Convert Figma logo to code with AI

facebookresearch logoaudiocraft

Audiocraft is a library for audio processing and generation with deep learning. It features the state-of-the-art EnCodec audio compressor / tokenizer, along with MusicGen, a simple and controllable music generation LM with textual and melodic conditioning.

20,573
2,083
20,573
290

Top Related Projects

Implementation of MusicLM, Google's new SOTA model for music generation using attention networks, in Pytorch

35,243

🔊 Text-Prompted Generative Audio Model

AudioGPT: Understanding and Generating Speech, Music, Sound, and Talking Head

4,452

Muzic: Music Understanding and Generation with Artificial Intelligence

7,760

Code for the paper "Jukebox: A Generative Model for Music"

Quick Overview

AudioCraft is a PyTorch library and collection of models for audio generation developed by Facebook Research.
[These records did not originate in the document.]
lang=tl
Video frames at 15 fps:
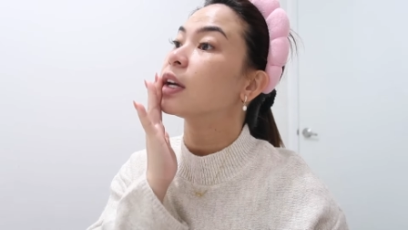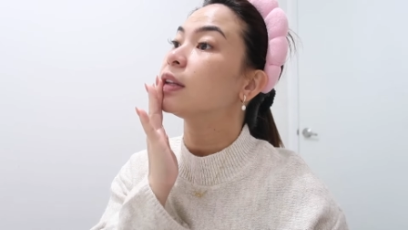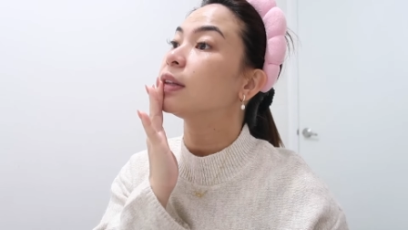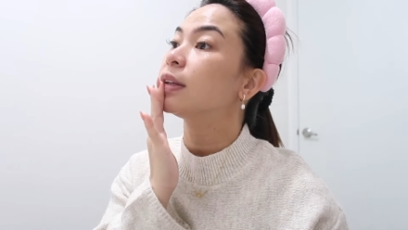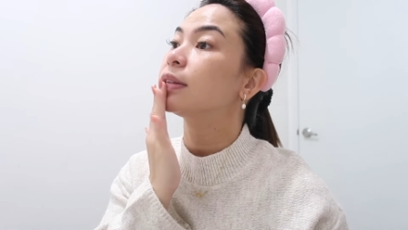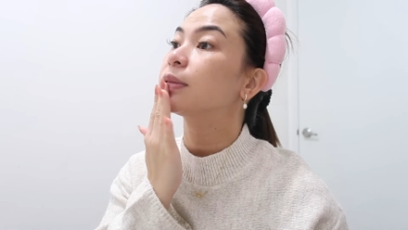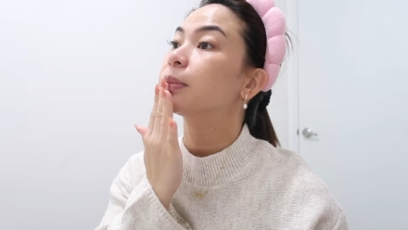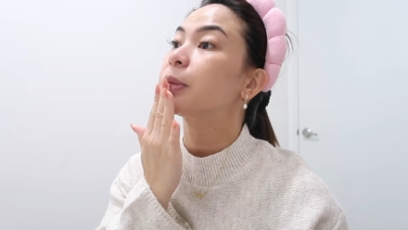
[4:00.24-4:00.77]
And
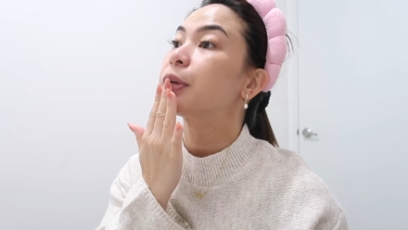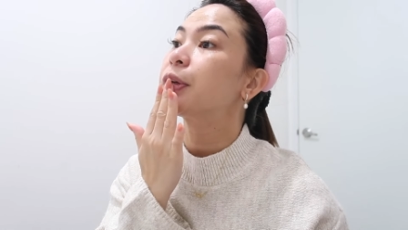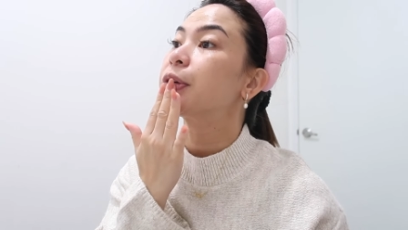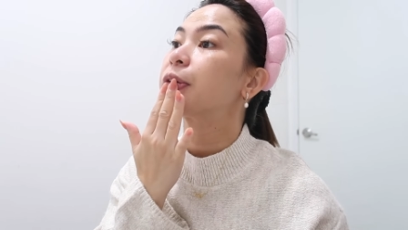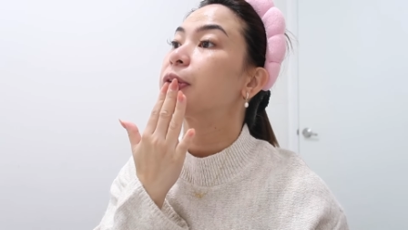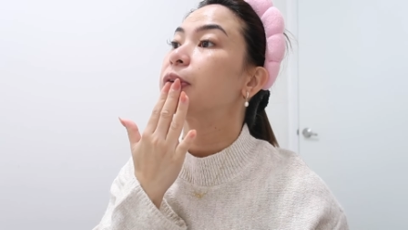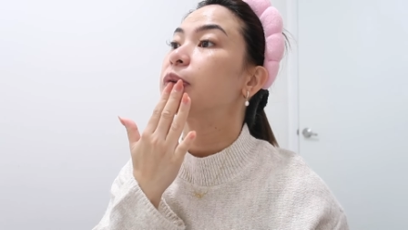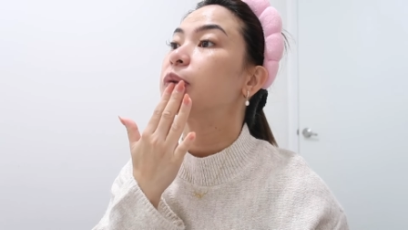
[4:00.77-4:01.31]
then
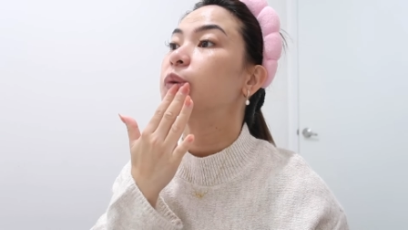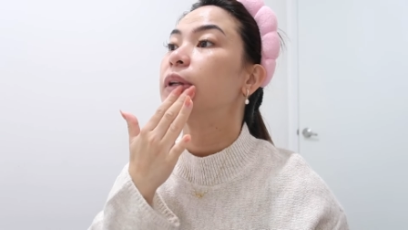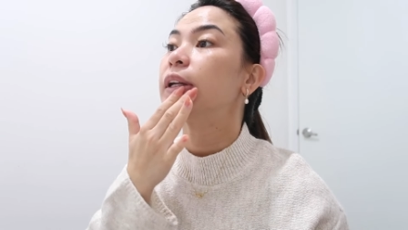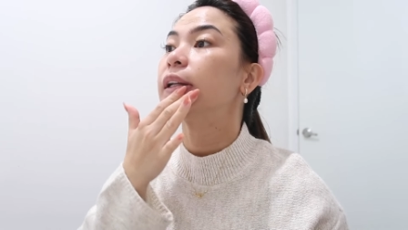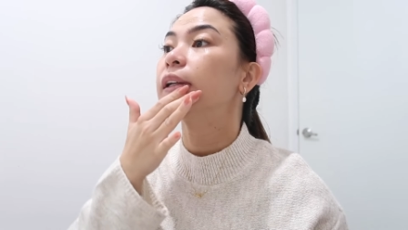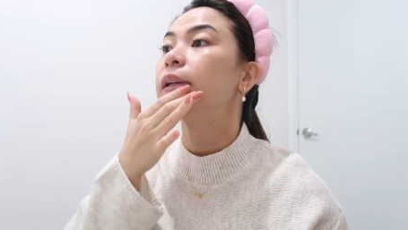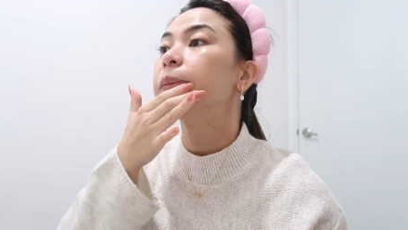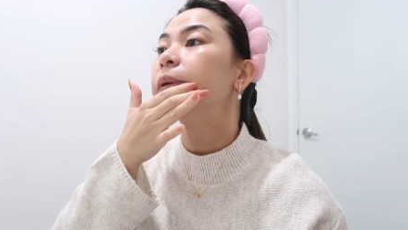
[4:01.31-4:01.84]
tomorrow,
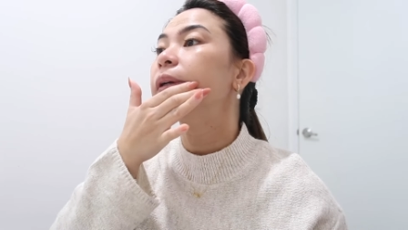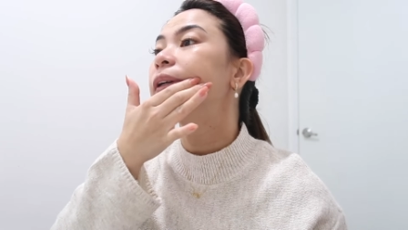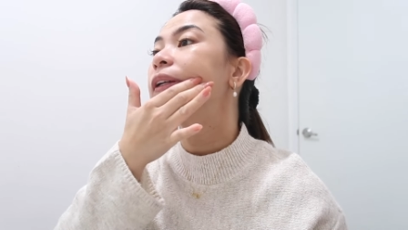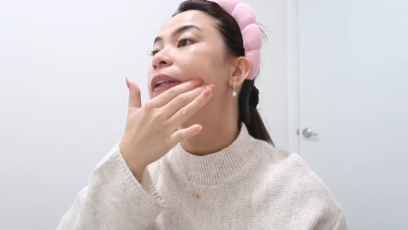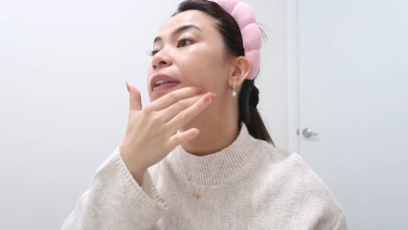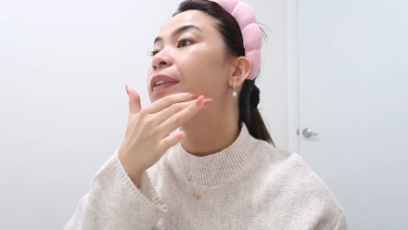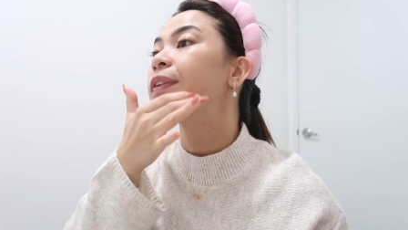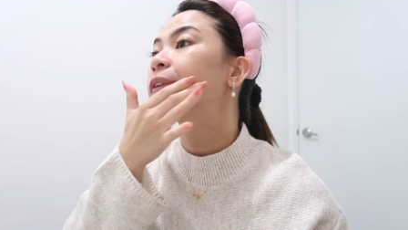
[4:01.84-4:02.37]
uulan na
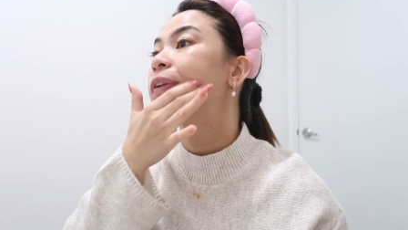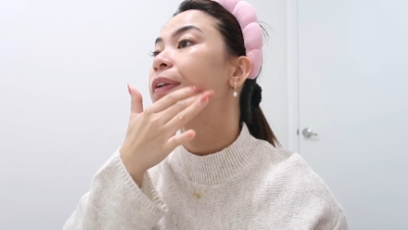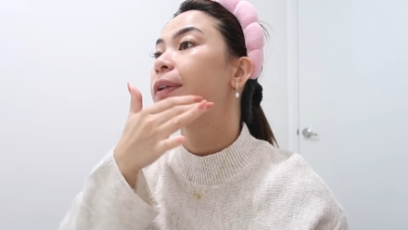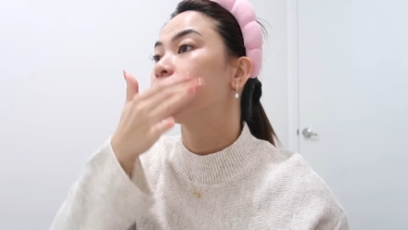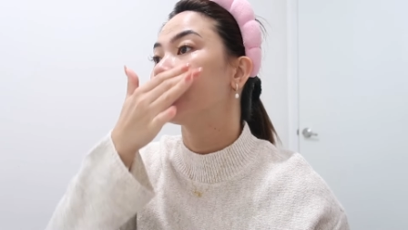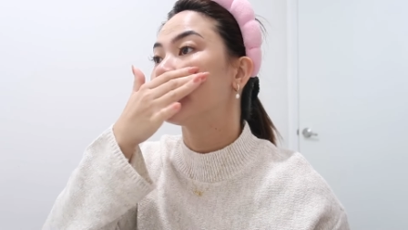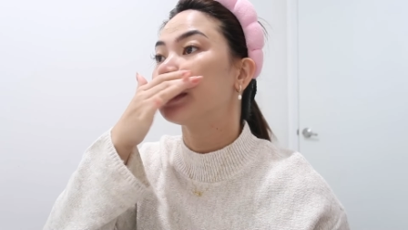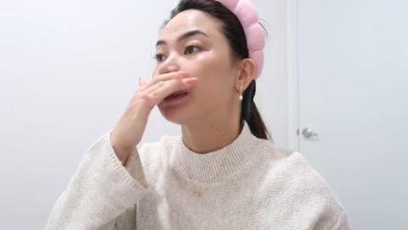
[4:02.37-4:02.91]
naman.
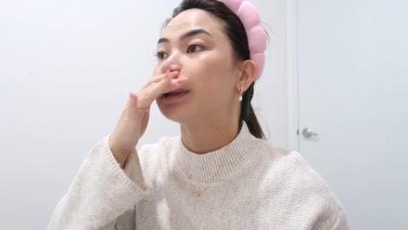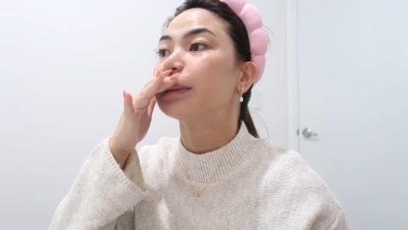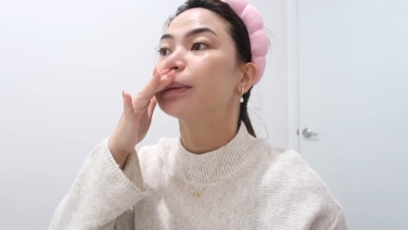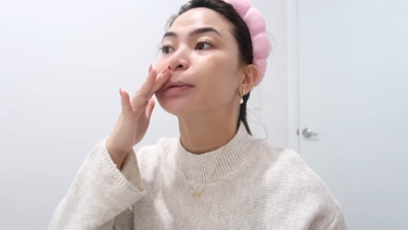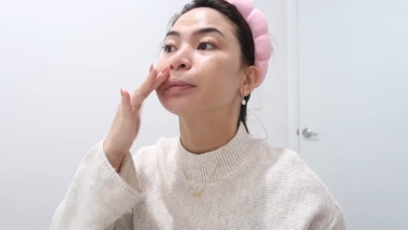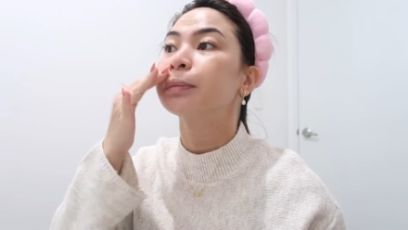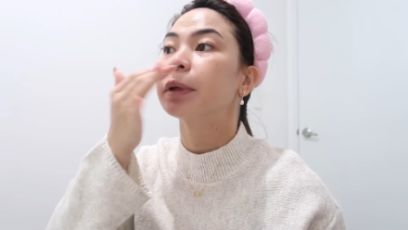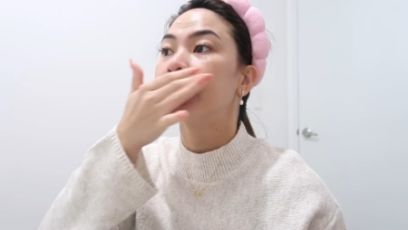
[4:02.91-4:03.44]

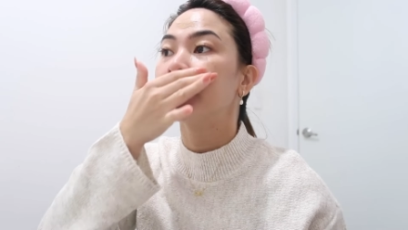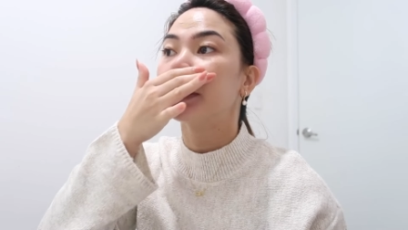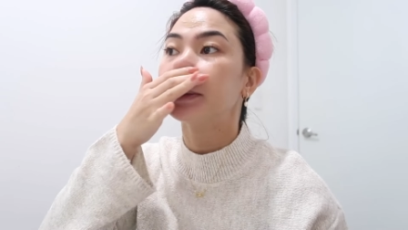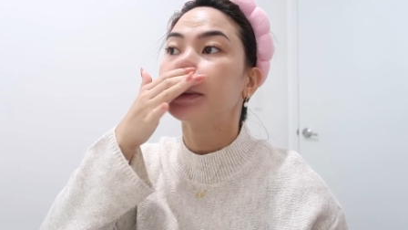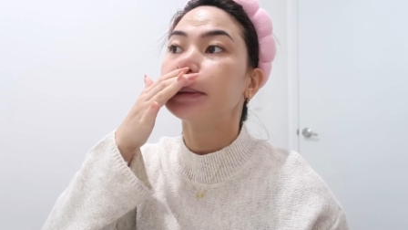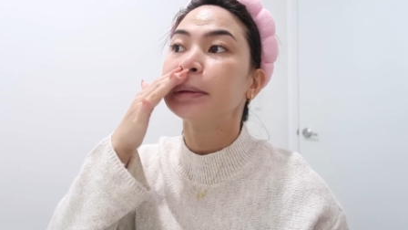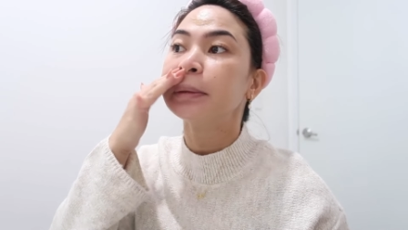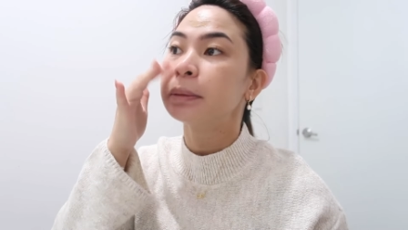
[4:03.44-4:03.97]
Ano ba
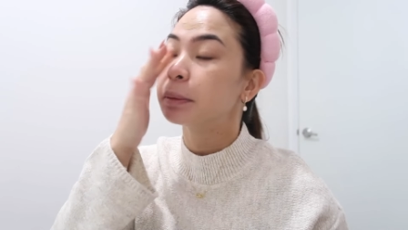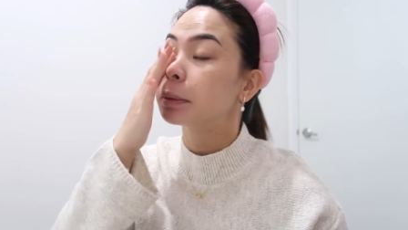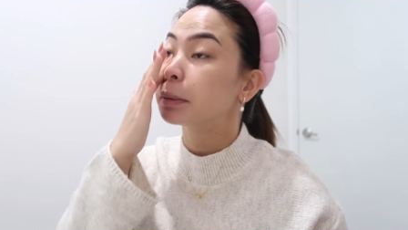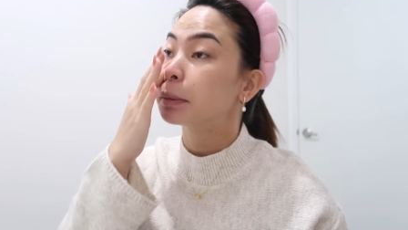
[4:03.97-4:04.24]
yan?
It includes state-of-the-art models for text-to-audio, text-to-music, and audio compression tasks, with a focus on high-quality and controllable audio synthesis.

Pros

  • Offers cutting-edge models for various audio generation tasks
  • Provides pre-trained models for easy use and fine-tuning
  • Supports both CPU and GPU acceleration for efficient processing
  • Includes comprehensive documentation and examples

Cons

  • Requires significant computational resources for training and inference
  • Limited to PyTorch ecosystem, which may not suit all developers
  • Steep learning curve for those unfamiliar with deep learning audio techniques
  • Potential ethical concerns regarding AI-generated audio content

Code Examples

  1. Loading and using a pre-trained MusicGen model:
import torchaudio
from audiocraft.models import MusicGen

model = MusicGen.get_pretrained('medium')
descriptions = ['An electronic dance track with a strong beat']
wav = model.generate(descriptions, progress=True)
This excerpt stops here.